As others have said, it’s very helpful to know the measured resistance to both of the main power rails. The things to check / how to check could be narrowed by knowing the resistances, but the advice in the thread is sound.
Over the years, I have read about a variety of faulty components causing a short to the chassis. Unfortunately, sometimes pulling the breakers and fuses is not sufficient to isolate the fault and one has to do what @ahartnet described. I’ve had to do the same thing a few times at work, over the years.
To add onto this list, I’ve inspected teams that replaced a NEO550 and solved their frame short. According to some other inspectors I worked with, this isn’t the first time they had seen it and allegedly it’s a sign that the motor is dying.
We had a neo 550 that showed signs of a frame short. Turns out metal shavings got inside the motor causing internal connections to short to the casing. Blew air through the motor and got the shaving out and it was fine. Also using too long of a screw on a neo 550 can hit wires internal to the motor and cause a frame short.
NEO 550 learning for us this year. The mounting bolts that come with the motor are longer than needed if you are mounting onto 1/16” aluminum. We could not find our short until we figured this out. Went and bought shorter bolts, and the entire problem went away. It was an issue for us for three separate motors. We believe (and did discuss with Rev) that the bolts were lightly touching the internals, probably the windings.

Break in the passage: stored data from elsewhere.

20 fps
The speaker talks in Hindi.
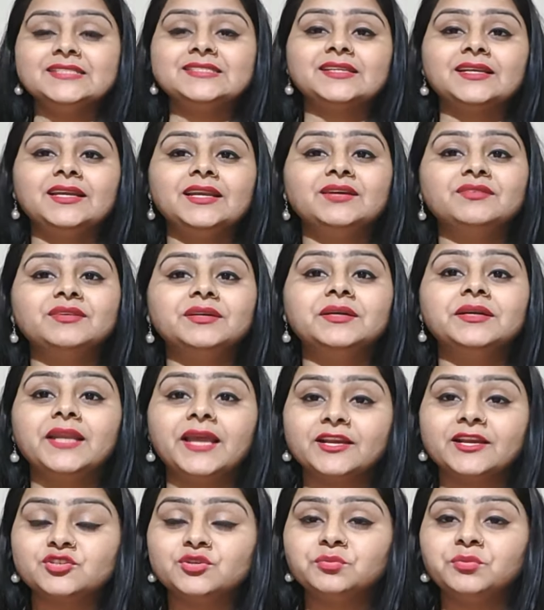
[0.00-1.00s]
इसके अलावा
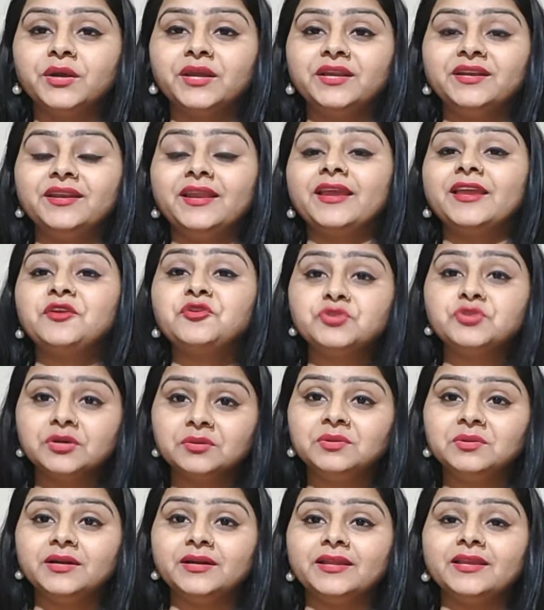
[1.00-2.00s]
नेक्स्ट पॉइंट है कि
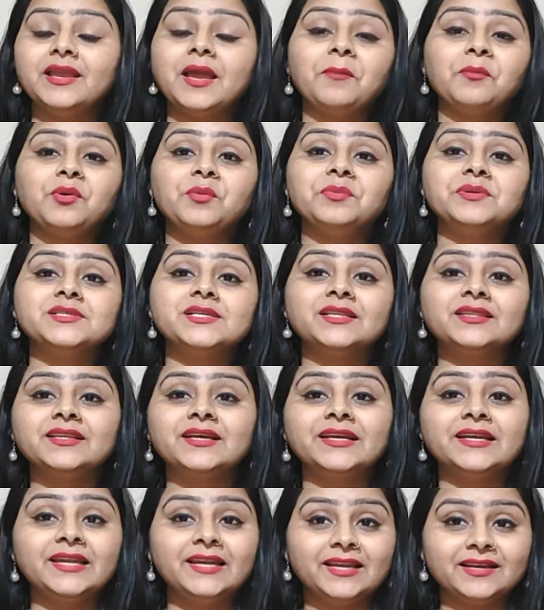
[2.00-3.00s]
जब लड़की आपको पसंद
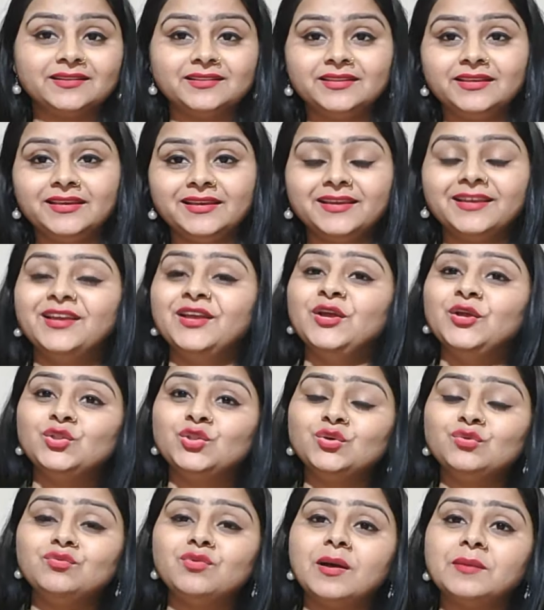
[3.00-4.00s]
करने लगती है
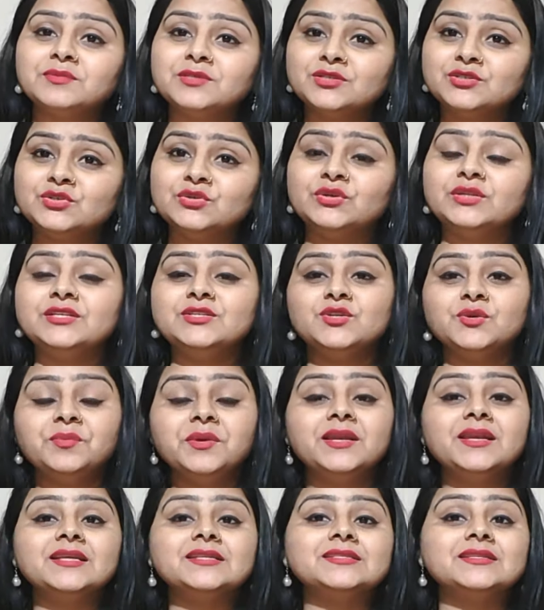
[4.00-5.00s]
तो वो आपसे चोरी
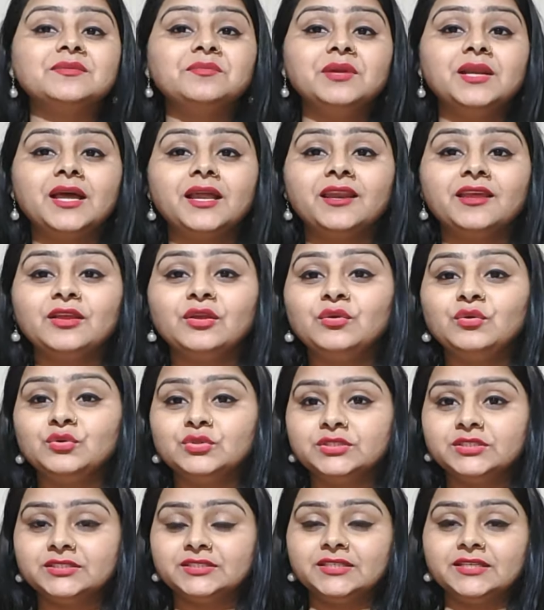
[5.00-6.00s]
चुपे नजरें मिलाने की
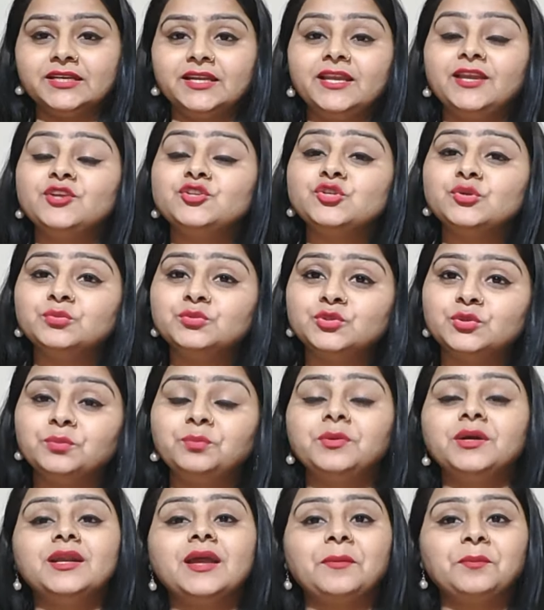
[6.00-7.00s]
कोशिश करेगी छुप
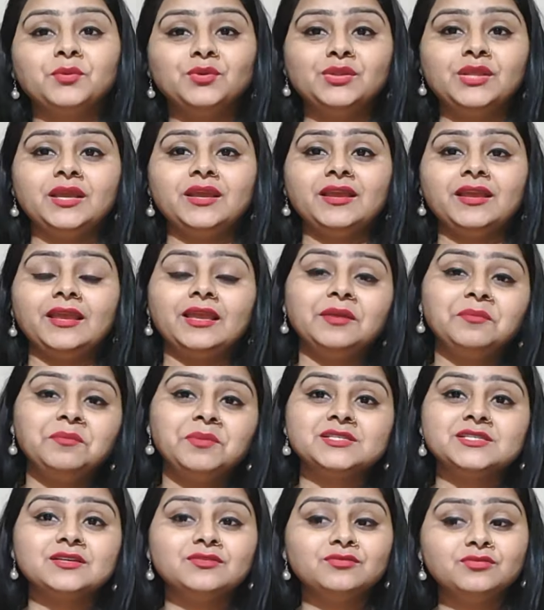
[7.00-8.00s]
छुप कर आपको देखेगी
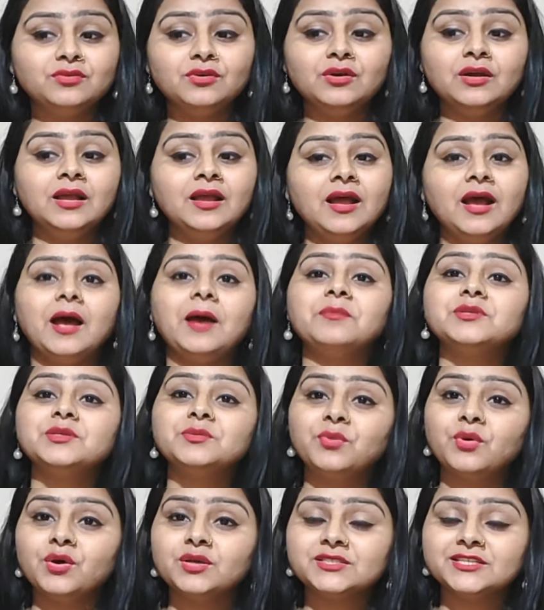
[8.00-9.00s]
बेशक वो
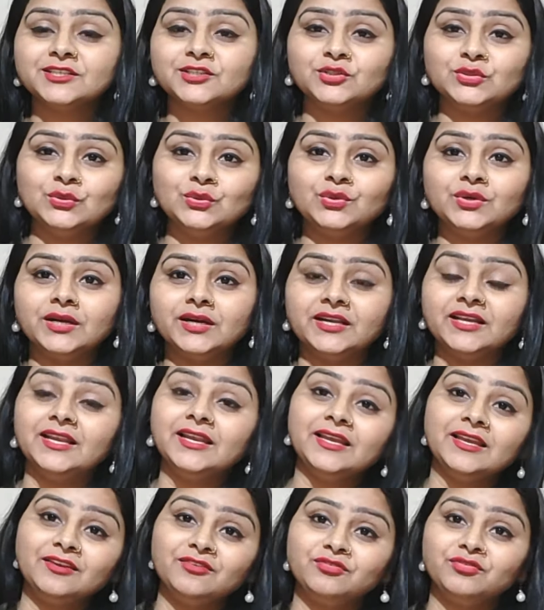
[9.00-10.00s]
आपसे बहुत ज्यादा दूर खड़ी
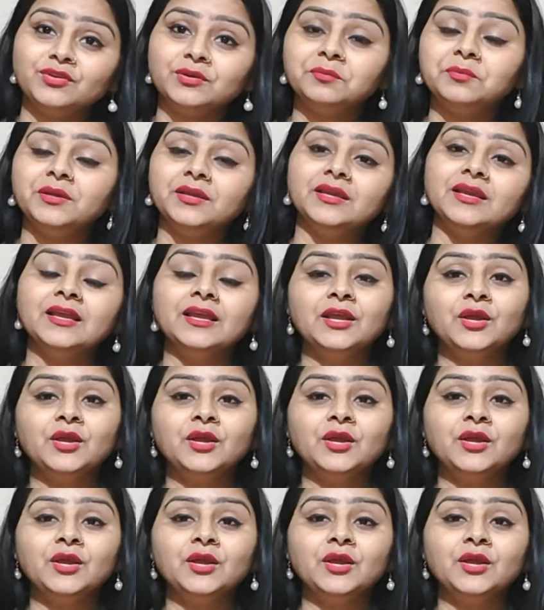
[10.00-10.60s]
है लेकिन फिर भी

I’ve helped track down a number of these throughout the years. We should probably do a write-up within the community of tips and tricks.
If it is Positive Side only, then you can start tracing from battery to various elements and do the breaker or fuse pulls to help narrow it down.
If it is the negative side… good luck. because so much of an FRC robot shares a “common” negative side, it is much trickier to diagnose. This will often involve pulling negative connections one by one.
Types of things I have found:
LED lights, especially the strip lights were offenders for several years though less so the last couple.
Cameras with grounded chassis (old time offender way less common now)
Sensors: Encoders, potentiometers…
pinched PWM cables (these are frequently what you see gets smoked when something actually gets shorted).
pinched CAN.
Case shorted motors. This is often due to manufacturing defects that sometimes occur more frequently in batches. There were BAne bot 775 that were frequent ofenders years ago. Then 775 pros. Recently I have seen a couple Neos or a couple Falcons. No motors are fully immune as Jon talked about dust accumulation and other factors, but often in a given season, there may be a batch of motors that are especially problematic.
If you see a resistance start low and then get higher, that is often the signs of some sort of logic device or circuit. IE, its starts at 1K (doesn’t pass), but as you keep your meter it climbs to say 10K or more… This is a good time to check anything that has a built in circuit.
Last time this happened for us, it was a wire that was pinched between the chassis and a cross-aluminum angle brace. It is a pain to discover this during inspection, just because it could take a while to find. Someone with good eyes found our short. I’ve seen other shorts before with devices/sensors being the problem.
Makes me recall a tricky to find short during an oceanography research cruise I was on, when the other group was testing a benthic lander, instruments to go to the sea floor. To sink it, steel weights were attached, and a timer circuit burns a wire to drop these letting it buoy to the surface. Well, it kept burning this wire immediately after they deployed it, instead of at the right time, but things seemed okay at the surface. They eventually worked out that they had a short originating at the watertight electronics cannister, and that seawater was conducting this through the trigger wire.